SQL GROUP BY, adding a column from another table works but produces inaccurate information

so here was my original query:
SELECT Batting.playerID, SUM(G) as 'G', SUM(AB) as 'AB', SUM(R) as 'R', SUM(H) as 'H', SUM(Doub) as '2B', SUM(Trip) as '3B',
SUM(HR) as 'HR', SUM(RBI) as 'RBI', SUM(SB) as 'SB', SUM(CS) as 'CS', SUM(BB) as 'BB',
SUM(SO) as 'SO', SUM(IBB) as 'IBB', SUM(HBP) as 'HBP', SUM(SH) as 'SH', SUM(SF) as 'SF', SUM(GIDP) as 'GIDP',
Master.nameLast, Master.nameFirst,
FROM Batting
JOIN Master ON Batting.playerID = Master.playerID
WHERE Master.nameLast LIKE #lastname + '%'
GROUP BY Batting.playerID, Master.nameLast, Master.nameFirst
here is my new query:
SELECT Batting.playerID, SUM(G) as 'G', SUM(AB) as 'AB', SUM(R) as 'R', SUM(H) as 'H', SUM(Doub) as '2B', SUM(Trip) as '3B',
SUM(HR) as 'HR', SUM(RBI) as 'RBI', SUM(SB) as 'SB', SUM(CS) as 'CS', SUM(BB) as 'BB',
SUM(SO) as 'SO', SUM(IBB) as 'IBB', SUM(HBP) as 'HBP', SUM(SH) as 'SH', SUM(SF) as 'SF', SUM(GIDP) as 'GIDP',
Master.nameLast, Master.nameFirst, Fielding.POS
FROM Batting
JOIN Master ON Batting.playerID = Master.playerID
JOIN Fielding ON Master.playerID = Fielding.playerID
WHERE Master.nameLast LIKE #lastname + '%'
AND Fielding.POS IN ('C', '1B','2B','3B', 'SS', 'LF', 'RF', 'CF', 'OF', 'DH')

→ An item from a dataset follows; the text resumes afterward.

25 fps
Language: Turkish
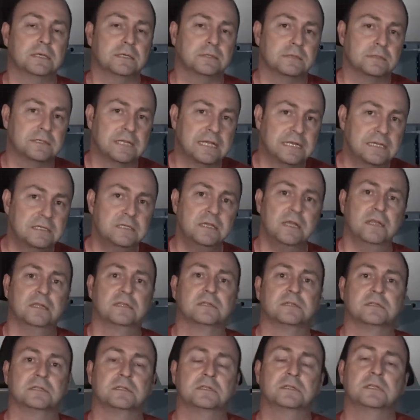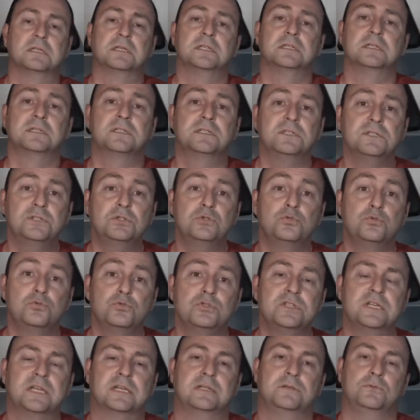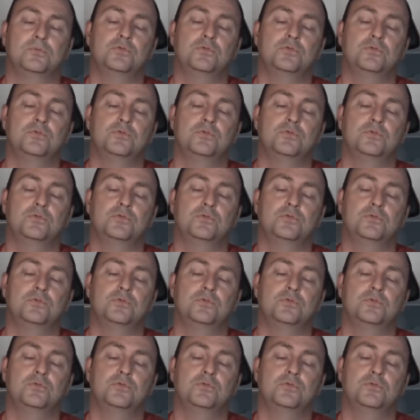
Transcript: denizaltının dış yüce,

GROUP BY Batting.playerID, Master.nameLast, Master.nameFirst, Fielding.POS
All i am doing is adding the pos column from the fielding table. now i had to sum all those columns on the batting table to get totals. some results have multiple POS's on the fielding table that relate to the sums, ie, someone has 50 games at one pos, another 50 at another pos. my query works, but the numbers being returned are getting multiplied a few times along the way (are a lot larger in the second query than the first) and i am getting multiple records based on the pos, i just want one. any thoughts? I tried a left outer join, but that didnt do anything
The proble is that 1 record in the Master table can have multiple records in the Fielding table, which will cause the query to return each record in the Batting table multiple times.
If you need data from the Fielding table, you will need to limit it to a single record per playerID.
You would have to do 2 separate queries and merge with a UNION ALL to avoid the row multiplication.
One of Batting JOIN Master
The other on Fielding JOIN Master